* [Assignment]:
Retype all the records below exactly as they are, with no image carried over.
○ ○ ○ ○
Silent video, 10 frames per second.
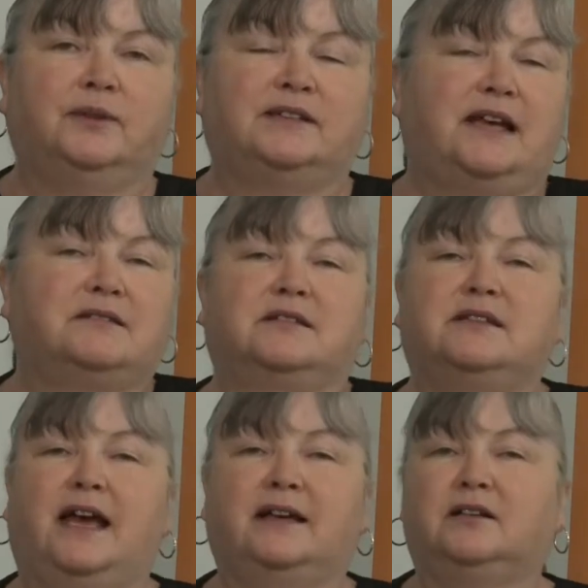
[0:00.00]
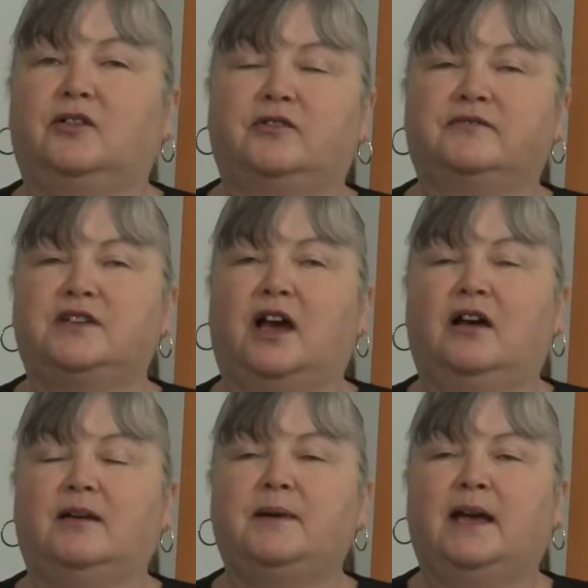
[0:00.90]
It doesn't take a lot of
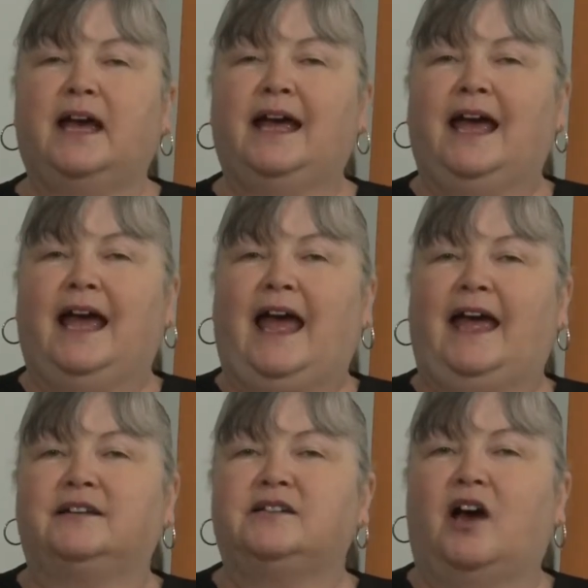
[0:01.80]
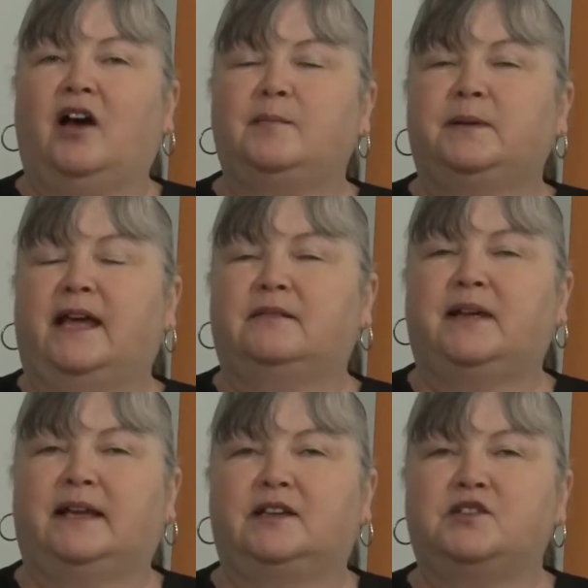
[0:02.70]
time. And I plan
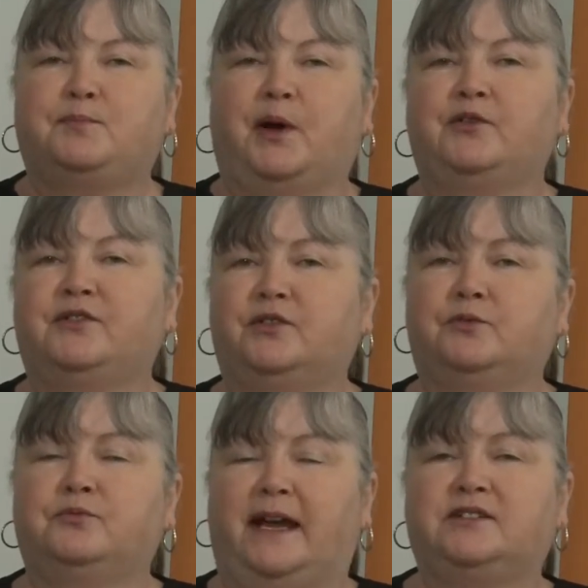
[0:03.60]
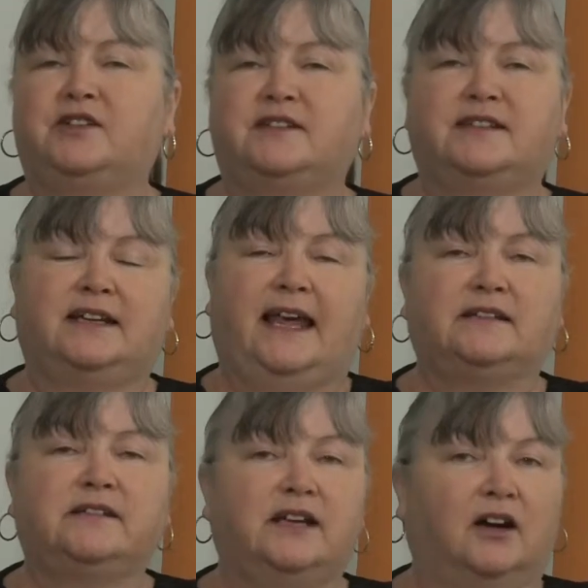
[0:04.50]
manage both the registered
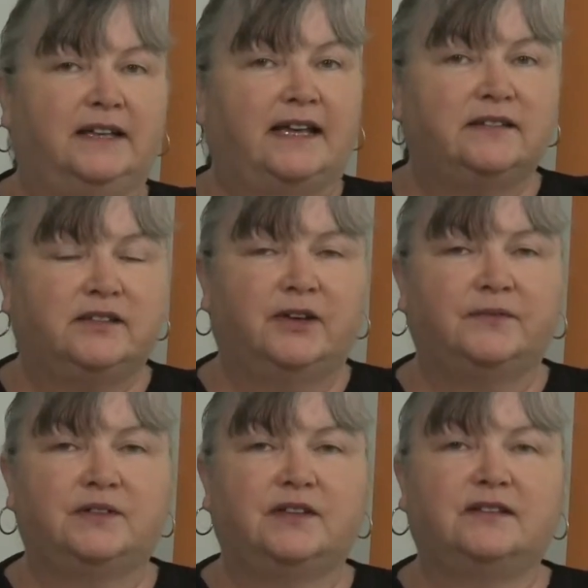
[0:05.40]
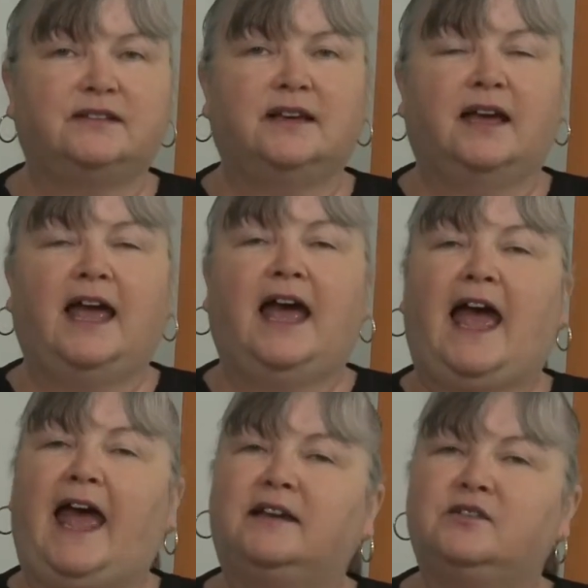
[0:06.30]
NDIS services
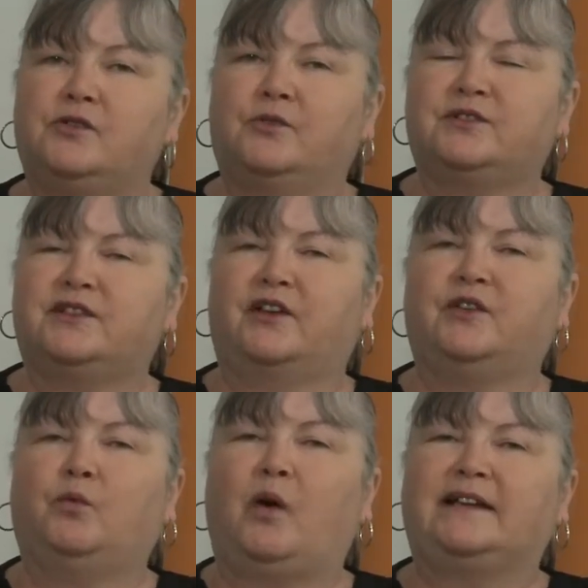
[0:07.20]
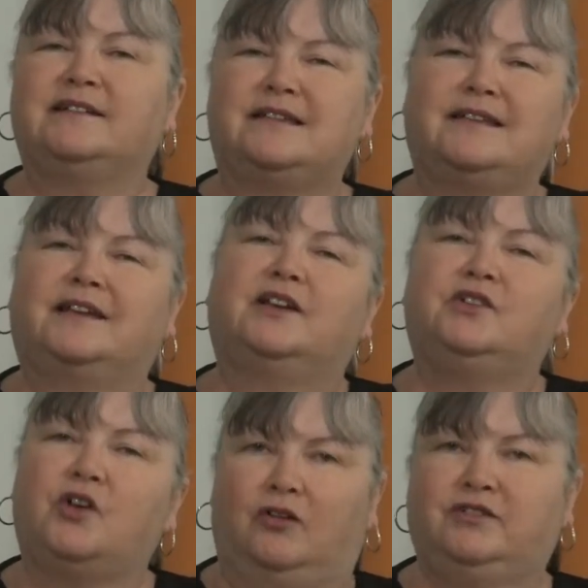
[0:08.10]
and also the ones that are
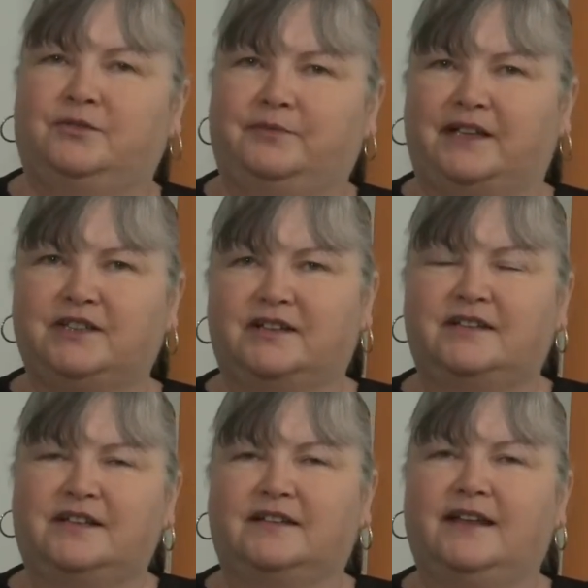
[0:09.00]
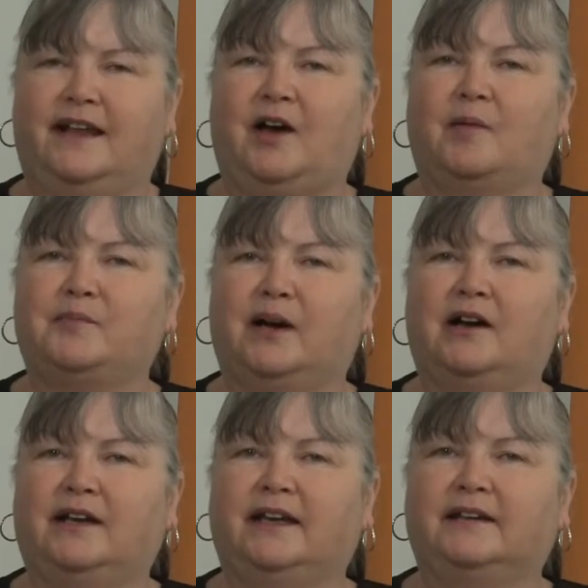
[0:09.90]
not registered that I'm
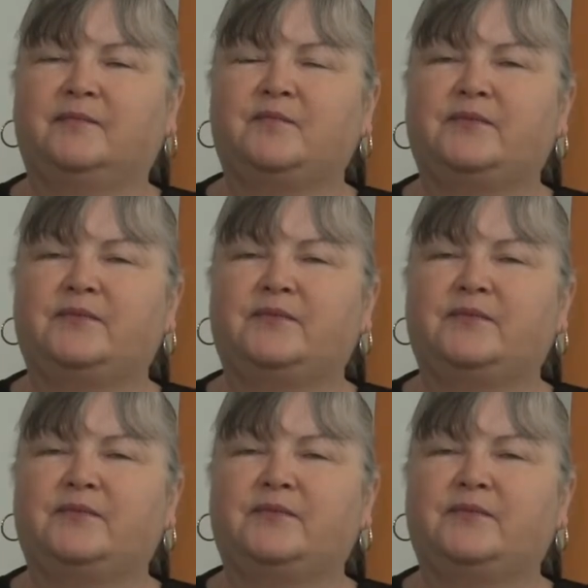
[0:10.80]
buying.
○ ○ ○ ○
* [Response area]:
Silent video, 10 frames per second.
[0:00.00]
[0:00.90]
It doesn't take a lot of
[0:01.80]
[0:02.70]
time. And I plan
[0:03.60]
[0:04.50]
manage both the registered
[0:05.40]
[0:06.30]
NDIS services
[0:07.20]
[0:08.10]
and also the ones that are
[0:09.00]
[0:09.90]
not registered that I'm
[0:10.80]
buying.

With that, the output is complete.